## Introduction to SQL in Jupyter for EGAD

This document introduces the basic layout of SQL in jupyter notebooks. It does not have any complex queries with parameter substitution, just a guide to follow along with.

If run locally, you will need to install the following:

* psycopg2
* pgspecial
* ipython-sql


To install these, run the following commands

*  conda install -c anaconda psycopg2 
*  conda install -c conda-forge pgspecial 
*  conda install -c conda-forge ipython-sql 

You will need credentials.py in the same directory as the ipynb file to load the credentials for logging in.

The SQL commands themselves will work in any interface you have (psql, RStudio, pgAdmin, etc.). 

### Loading the SQL extension

The following cell loads the sql extension and logs-in with your username and password in the following format:

sql postgresql://username:password@DBaddress/DBname

The default example is to a localhost, but it will work for remote connections as well. 

In [None]:
from credentials import username, password, hostname, dbname
connection_info = f"postgresql://{username}:{password}@{hostname}/{dbname}"
%load_ext sql
%sql $connection_info

### What tables are in the database?

In order to find out which tables are in the database, you use a "meta-command". \d will display all tables in the database

In [None]:
%sql \d

Here you have 2 types of items, tables and sequences.

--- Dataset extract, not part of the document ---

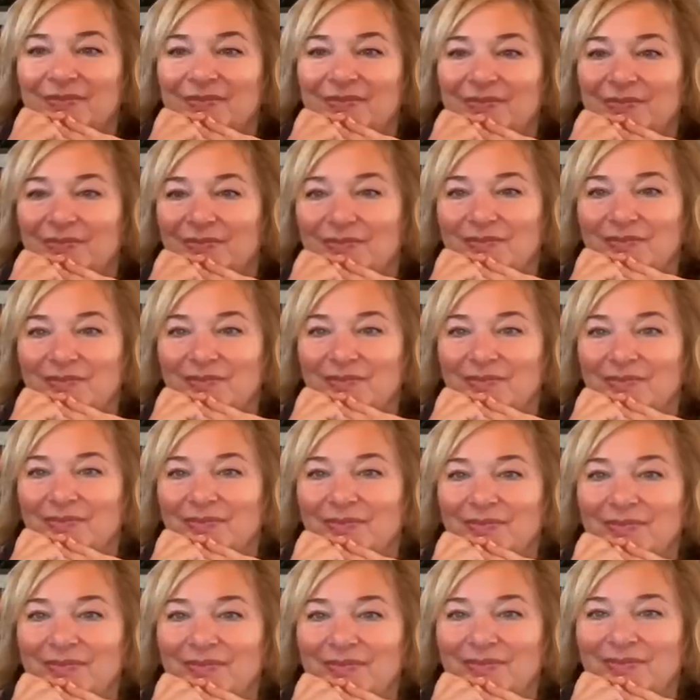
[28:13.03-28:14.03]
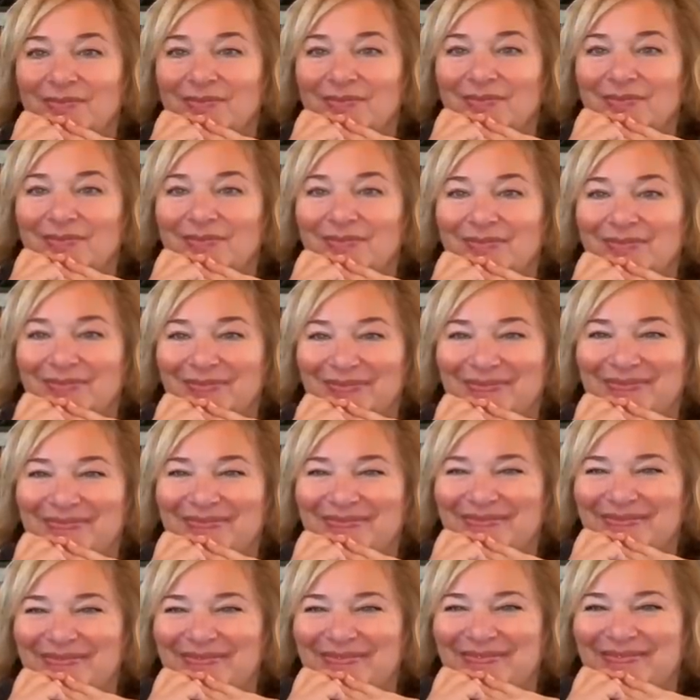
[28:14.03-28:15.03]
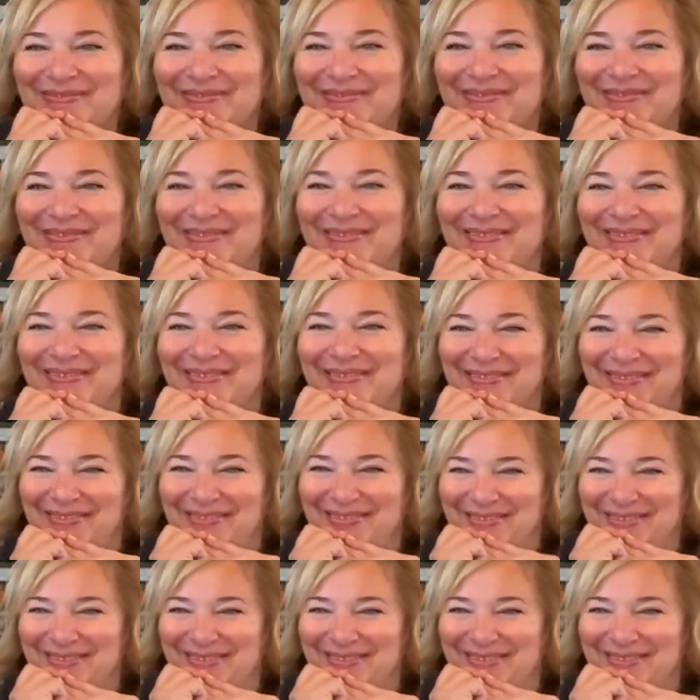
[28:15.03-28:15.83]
(not speaking)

Tables are as you might expect, a table which has data and that you can interact with. A sequence is an object that keeps track of sequential columns in a table. An example would be a table where it auto-generates a primary key as a new integer, the sequence object keeps track of what number to put in the next row. 

### Basics: give me the information in a table

SQL syntax starts out very straightforward (and then gets complicated fast). The basics of a query are:

1. SELECT
2. FROM 

SELECT is a command that picks the columns to return. 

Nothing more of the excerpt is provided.